Comments on ransomware from several of our first members.
I’d be curious to know what other SMBs are using as a Ransomware prevention system. I have companies desperately trying to catch my attention that call themselves immune systems and they say that they can catch everything but I’m very suspicious of anything that says they are a 1 stop shop and can prevent everything and anything.
I have the same concerns. Obviously the Prevention providers are rushing to fill the gap(s). As to who the winner will be…At this time the best defense seems to be in training/awareness and having multiple secure backups of critical data.
I agree, Security Awareness Training and having frequent backups seems to be the best prevention at this point in time. Just remember with your backups to make sure your backup catalog and software is available off your network. You could get the ransomware on your backup server and then have no way back.
I’ve heard two stories recently. Both from friends who’s companies were attacked. Both refused to pay and restored data from a back ups. It one back up was easy the other took a while. Which leads to what are the best and safest back up strategies?

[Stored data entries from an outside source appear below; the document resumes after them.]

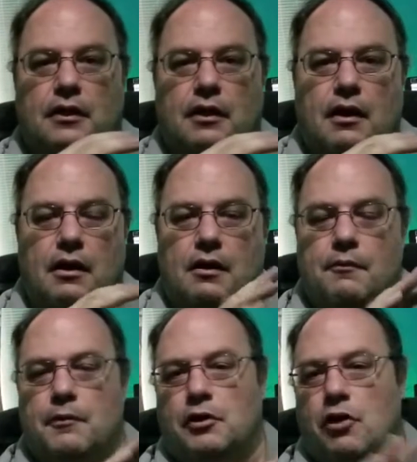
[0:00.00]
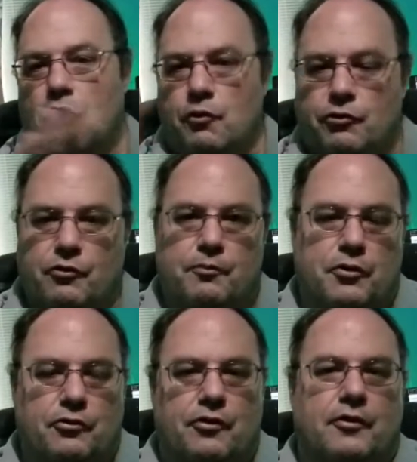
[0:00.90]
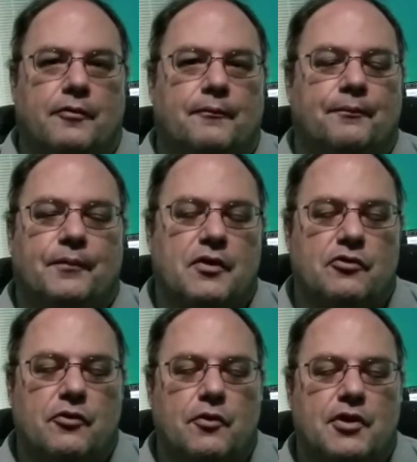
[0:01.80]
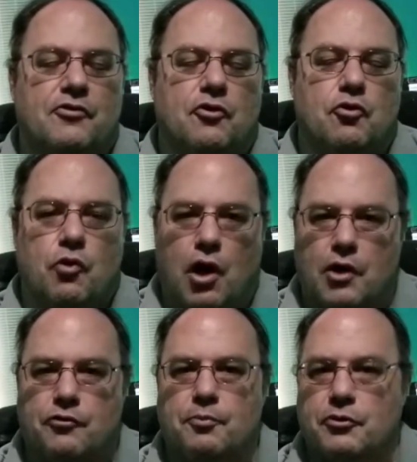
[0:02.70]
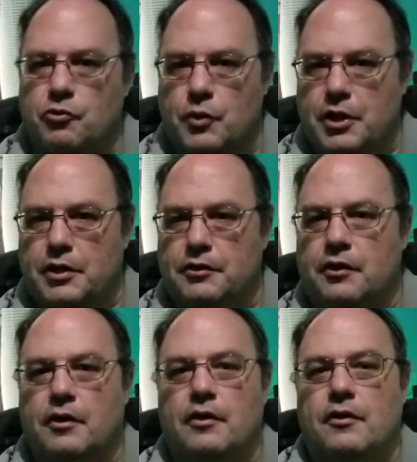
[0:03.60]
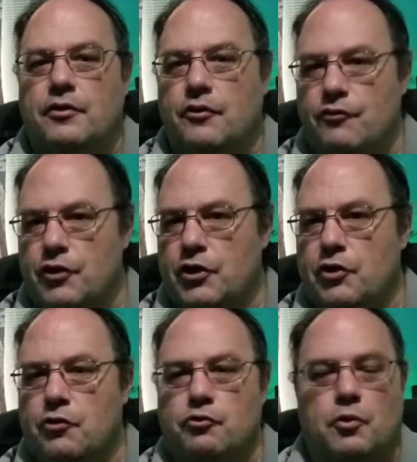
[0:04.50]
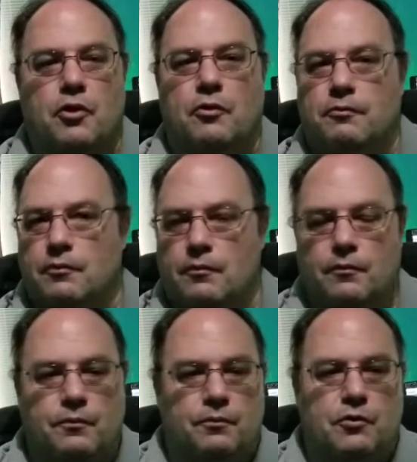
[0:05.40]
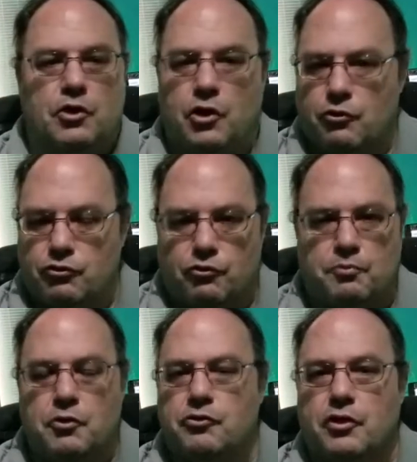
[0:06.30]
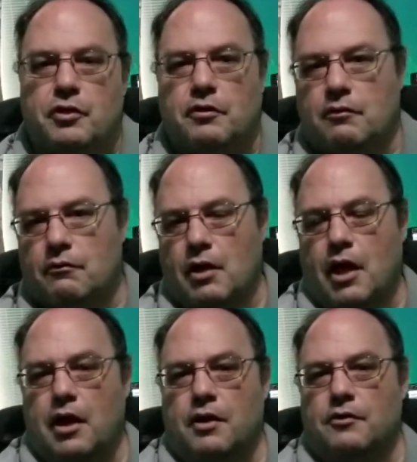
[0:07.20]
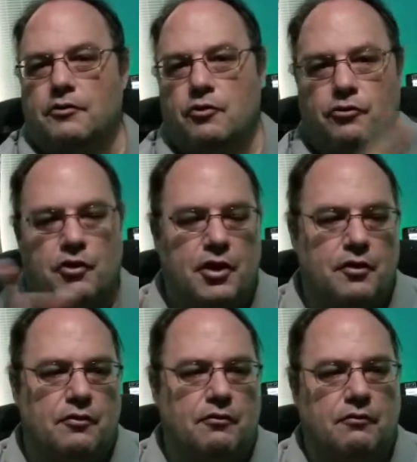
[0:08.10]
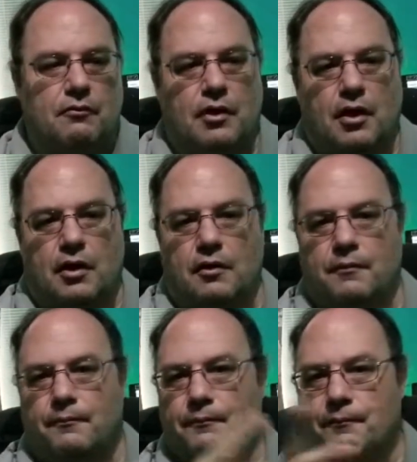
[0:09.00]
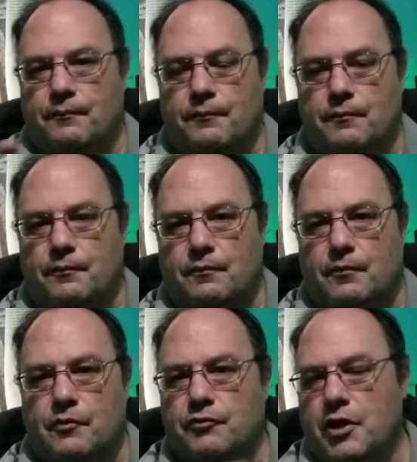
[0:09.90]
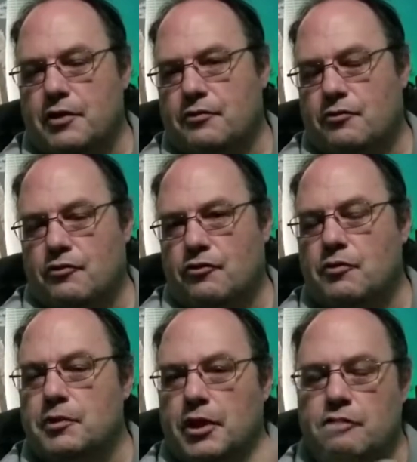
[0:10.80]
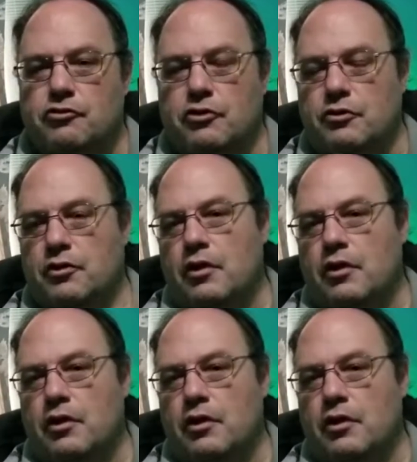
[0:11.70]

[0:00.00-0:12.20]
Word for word: um, along with some music. So it's a cross between the videos where you hear just music and you're seeing um, the flight simulation,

Is it true that ransomeware encrypts your dropbox information too?.
Anyone have any experience with Dark Trace or ProtectionWise?
We are beginning tests both.
Dark Trace has been in place for a couple of weeks and alerted us to a potential ransomware attempt, but it is not designed to prevent it.
ProtectionWise, I’m just getting set up.
@JamesHisey: Did you hear how the attack took place? Was it via a phishing/email hack?
@Robert Peterson: Definitely keep us posted on your findings. So far, you are the only one testing systems.
We started using whitelisting mid-2014. Training and phishing trips happen on a continuing basis. The phishing tests keep getting more difficult as time goes by. Traditional next-gen firewalls, etc as well. Multiple layers of protection are required but can’t entirely protect the system from a person who does not control their click finger.
At a recent conference, a presenter on ransomware mentioned that many ransomware applications can be stopped by blocking all domain names that have been registered in the last 90 days or so. The logic being most legitimate domain names are older before widespread use, and ransomware tends to use newer domain names to get their encryption keys. What I am wondering is if anyone knows of a tool that can block traffic to “young” domain names. For example, is there a way to do that with something like OpenDNS?
Our PaloAlto has an option to block uncategorized sites. This goes a long way toward blocking new sites. Not a fail safe obviously, but sites remain blocked until their team has a chance to check the site out, and categorize it.
For web filtering, Bluecoat has the same option, as well as classification of known bad websites.
It’s nearly impossible to stop Ransomware. Training is you best option. We use Knowbe4 training and phishing campaigns. We went from around 35% of our users clicking phishing email before Knowbe4. After Knowbe4 we have about 1.5% of users clicking phishing email.
I am not sure that we can 100% safe from Ransomware. I started end-user training, BYOD policy, multiple backups and more. Just doing all that we can here to be ready for when it does occur.
We have had to deal with a couple of ransomware situations. Both times we restored the files from backup. No loss of data and no bitcoin payments. Will that work every time? Hard to say.
Training is the key. We are just starting with KnowBe4, I am anxious to see how our click prone numbers improve.
End user training is a big part of security, but anything you can do is helpful. I block certain files from coming in on the gateway firewall and email firewall ends. I also have FSRM running on the file server. None of these are 100% foolproof, but anything to help puts you in a better state. And test your backups!
I just got done testing our backups and found out that while yes, I can restore, our current solution is garbage for any type of true DR situation.
If you don’t mind me asking, what are you currently using? [regarding backups]
Anyone have any real-world experience with ThreatSTOP for this kind of thing?